We’ve seen many positive steps from Australia over the course of the End Of Year Tour, and they have undoubtedly played some of the most entertaining Rugby of the last few weeks. Yet still the results have eluded them. In this Wallabies video analysis we’ll discuss one reason why.
Against France, Ireland and England we saw them come under immense pressure from teams with a very strong set piece, that was backed up with an astute tactical kicking game, which has played on the Wallabies’ inability to relieve pressure by kicking their way out of their red zone. That inability to get themselves out of trouble has been sorely exposed over the course of the last four weeks and effectively the Wallabies have been strangled out of the game because they’ve been playing a huge part of it in their own third of the pitch.
As I said before, I believe a good exit strategy is incredibly important and last Saturday against England we saw two teams with vastly opposing approaches to exiting their own 22. England were refined in how they went about it, they knew what they were doing in any given area of the pitch. Inside the 22 they made sure they didn’t carry the ball out, got themselves into position and Ford, Youngs or Brown cleared the lines.

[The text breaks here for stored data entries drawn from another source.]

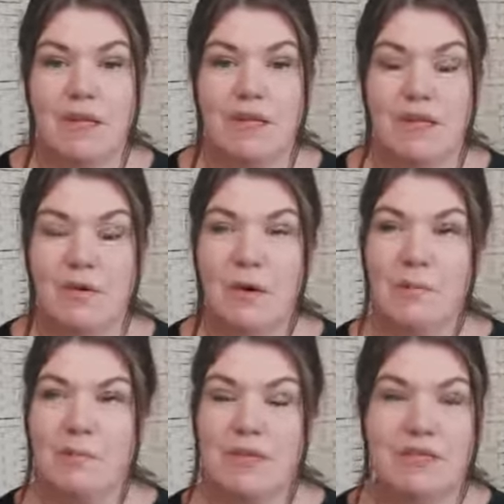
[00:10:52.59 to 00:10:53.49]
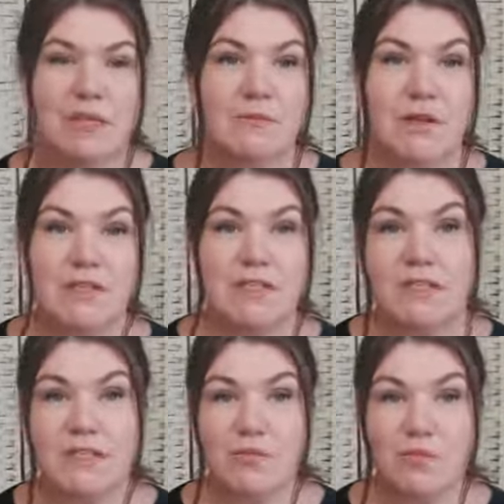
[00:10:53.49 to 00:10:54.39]
You know, on Monday, I'm going to
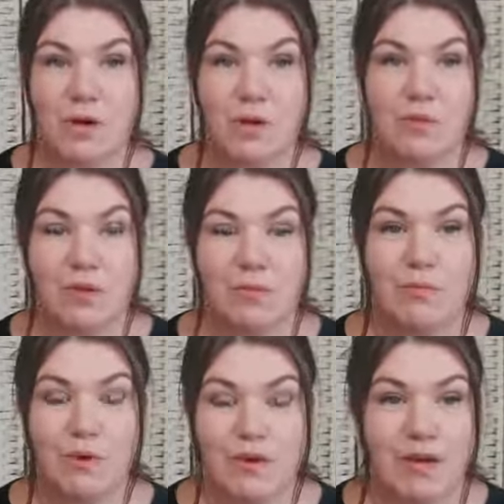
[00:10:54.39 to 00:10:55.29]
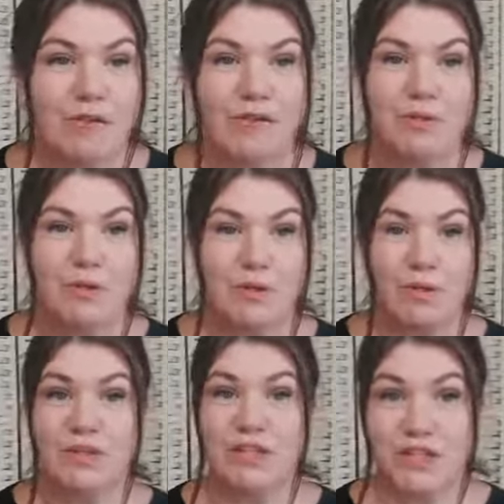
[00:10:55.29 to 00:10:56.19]
do some work with what the Irish would
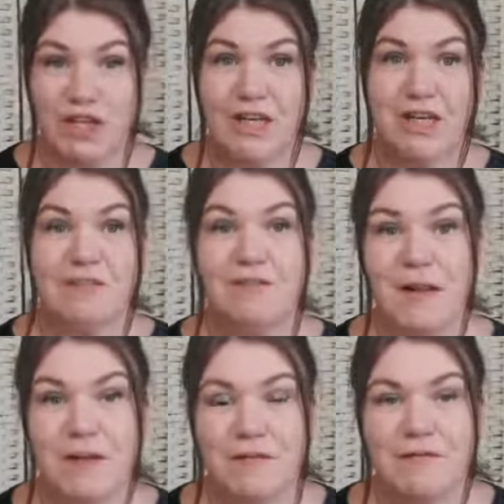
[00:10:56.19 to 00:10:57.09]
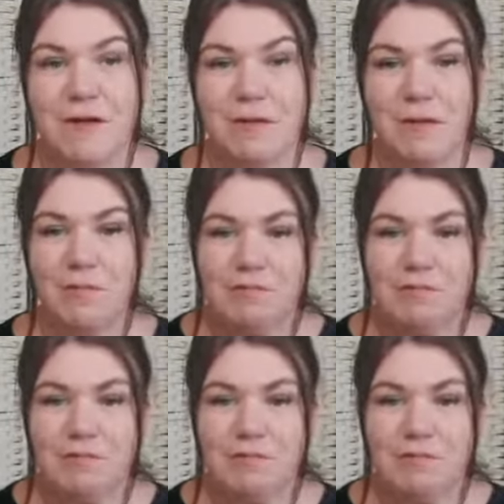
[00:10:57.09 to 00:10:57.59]
call the she, the fairy folk.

If the ball was carried out then they would box from 9, or if on the right of the pitch they would sweep from right to left looking with a wiper kick from Brown, or bomb the tramlines from Ford or Youngs. Pretty much everything in their own half was either hoisted up onto the Australian back three, and importantly away from Folau. As with Ireland it was about isolating Foley/Cooper/Speight and making sure they got man and ball.
As with Ireland the kick chase was impeccable.
Australia on the other hand made all the right noises moved the ball on one or two phases trying to give themselves options only to then let it all fall apart by carrying the ball out of the 22, or with a poor kick chase, worse this happened frequently straight after scoring, meaning they then conceded points almost immediately and were thus incapable of building any lead.
The prime example of it all occurred on 49 minutes Australia work an exit strategy really well, Cooper clears the lines, yet it takes nearly 5 seconds from the ball being picked up by Johnny May to any Australian coming into shot.
Game awareness is important to any team, and exit strategies are a huge part of that. But it all falls apart if the whole team isn’t on the same wave length, and I think what we see here is two opposing exit strategies competing. The Waratah’s ‘lets keep the ball in hand’ vs the Brumbies more pragmatic pressure game.
To be fair it was a tour where we saw some huge leaps in the Wallabies attacking play, but that pressure, that they put themselves under through bad kicking and bad chase is very much an issue that needs to be addressed ahead of next years World Cup.